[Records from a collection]

"""

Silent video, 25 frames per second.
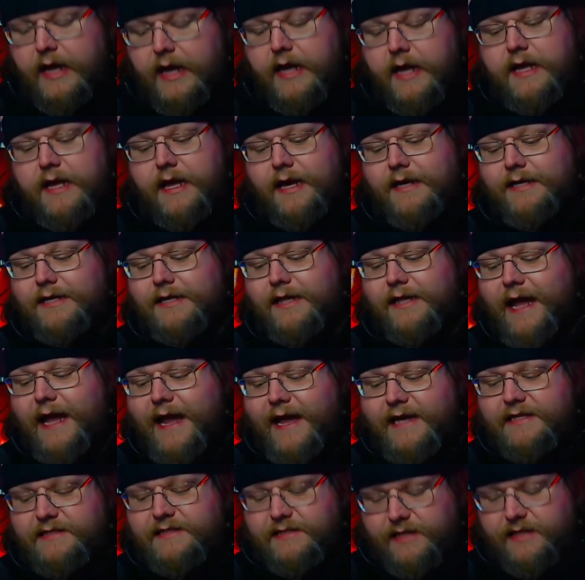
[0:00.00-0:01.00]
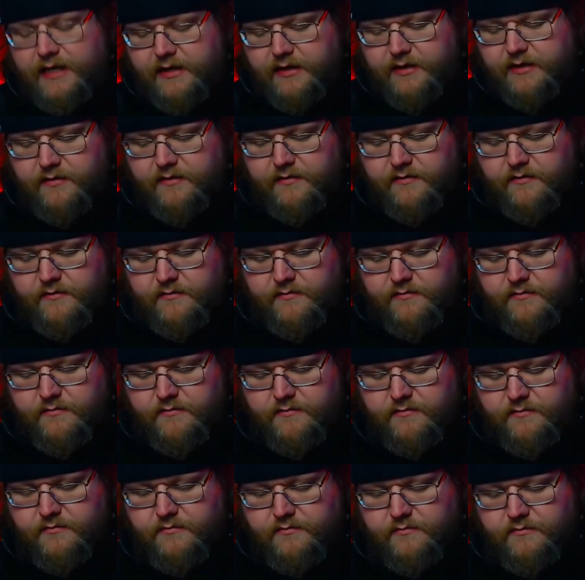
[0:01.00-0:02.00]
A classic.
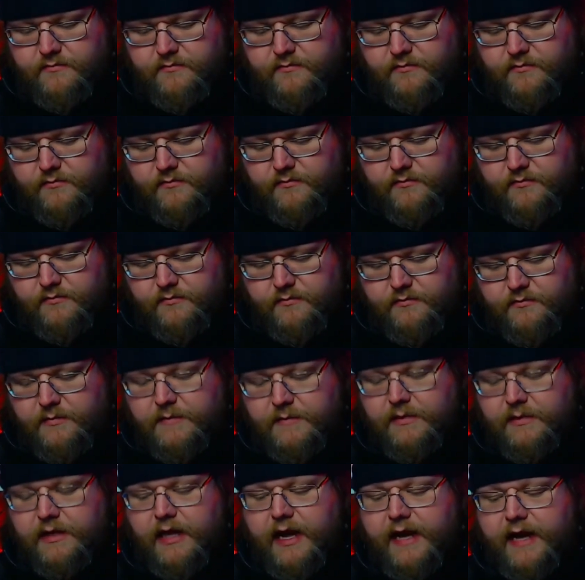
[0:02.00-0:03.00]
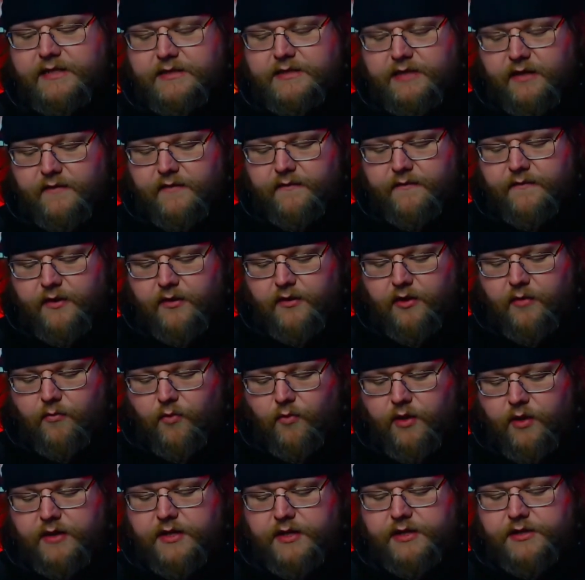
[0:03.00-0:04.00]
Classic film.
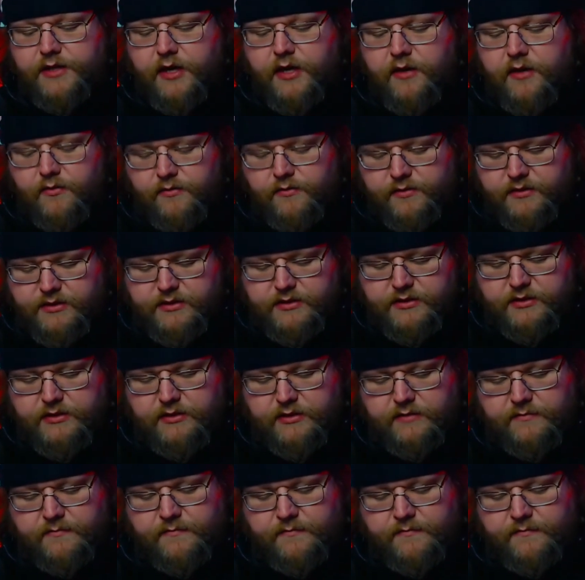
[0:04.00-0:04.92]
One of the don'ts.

"""
"""

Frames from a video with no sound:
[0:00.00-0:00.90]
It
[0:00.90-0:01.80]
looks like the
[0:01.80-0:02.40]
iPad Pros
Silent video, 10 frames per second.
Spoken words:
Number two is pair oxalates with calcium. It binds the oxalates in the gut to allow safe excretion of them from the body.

"""

Task objective: Return the lines above that include the string "Silent".

Output of the exercise:
Silent video, 25 frames per second.
Silent video, 10 frames per second.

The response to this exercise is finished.